1. Field of the Invention
The present invention relates to gas generators for inflating vehicle inflatable restraint cushions, commonly known as an air bag restraint systems, so as to provide impact protection to occupants of the vehicles. More particularly, this invention relates to an improved apparatus for the ignition of gas generating material within the inflator.
2. Description of Related Art
The part of an air bag restraint system for use in the passenger compartment of a vehicle, referred to as an air bag module, typically includes a canister, which encloses a gas generator, or as it is commonly known an inflator, and at least part of an air bag, and a cover which conceals the air bag module from view. When the vehicle is involved in a collision, a crash signal initiates operation of the inflator to cause the air bag to deploy. The inflator produces an inert gas (e.g., nitrogen) which is directed under pressure into the air bag to force the air bag out of the canister incorporated in the module and into the passenger compartment of the vehicle. In a pyrotechnic type, inflator gas is produced by the burning of a gas generating material. As the air bag is forced out of the container, pressure exerted on the cover causes selected portions of the cover to separate in a predetermined manner along tear seams to enable the air bag to be directed into the passenger compartment. As the air bag is directed into the passenger compartment, it is inflated by the continued flow of gas produced by the inflator.

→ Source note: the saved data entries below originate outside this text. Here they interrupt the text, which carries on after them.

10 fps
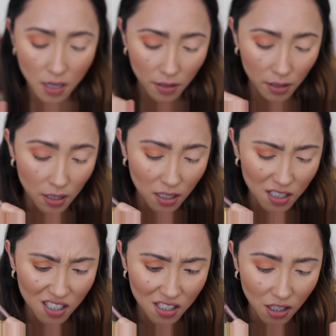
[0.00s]
This is a
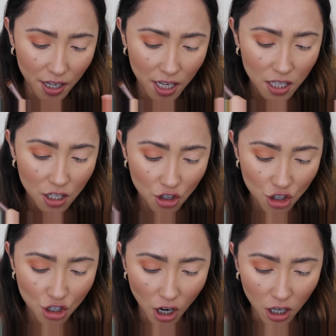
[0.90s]
stunning
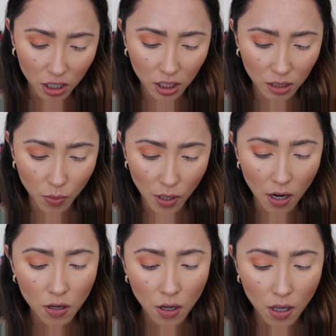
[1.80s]
chocolate
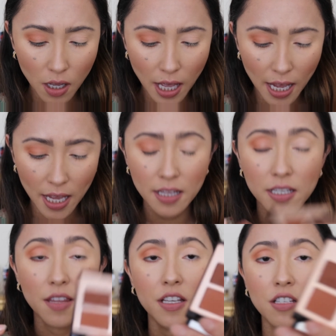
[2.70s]
brown, and this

The gas generator for a passenger vehicle includes a disk-shaped or a cylindrical housing having openings therein for release of gas. A gas generating material is deployed in the interior of the housing in pellet or wafer form. A cooling and filtering structure surrounds the combustible gas generating material charge in order to filter out hot or burning particles and cool the gas produced by the gas generating material. Ignition of the gas generating material is achieved by an igniter tube extending through the gas generating material along the axis of the charge and the housing. The tube typically contains a rapid detonation or deflagration cord, or fuse, and igniter powder. An electric initiator and charge, or squib, is mounted to the housing and lights the rapid deflagration cord. The rapid deflagration cord in turn sets off the igniter powder, which bursts the igniter tube and lights the gas generating material.
Typically, the energizing terminals of electric squibs are connected by parallel rod conductors to the interior of a container or cup containing a pyrotechnic material. In another form, a coaxial type, one of the conductors is tubular in form and the other conductor is a rod centrally positioned therein. The ends of the conductors in the container, in both types of electric squibs, are joined together by a resistance wire or bridge that is designed to rapidly heat the pyrotechnic material to its ignition temperature when energized with sufficient electrical current.
A long standing problem with electric squibs is that their energizing terminals tend to function as antennas that pick up extraneous radio-frequency and electro-static energy. Radar signals are of particular concern because of their tendency to form transitory peaks of high intensity that are capable of firing the squib. Such firing is caused either by heating the pyrotechnic material of the squib to its flame temperature by way of a contiguous, metallic part, or by corona discharge or sparking into the pyrotechnic material.
A solution to the problem has been proposed by Holmes, U.S. Pat. No. 4,306,499, which patent is assigned to the assignee of the present invention. Holmes discloses a pair of normally ungrounded terminals surrounded by a chamber holding ferrite beads. The ferrite beads are in thermal contact with the grounded chamber walls. The ferrite beads dissipate radio-frequency electrical energy and the heat generated thereby is conducted to the grounded walls and into a heat sink. This arrangement does not provide adequate dissipation of radio-frequency during prolonged or high energy outbursts. Further, the overall design and assembly of the inflator could be drastically simplified by the elimination of an electrically energized squib. Therefore, it is preferable to eliminate electrical initiation of an air bag inflator through conductive wires such as is used in a squib.
Lewis et al., U.S. Pat. No. 3,408,937, discloses the use of laser radiation to detonate multiple explosive devices for use in space craft. The intense radiation produced by the laser is conducted through multiple light conductors to the multiple explosive devices. The explosive devices are used to provide for the rapid separation or deployment of equipment and safety devices within the space craft.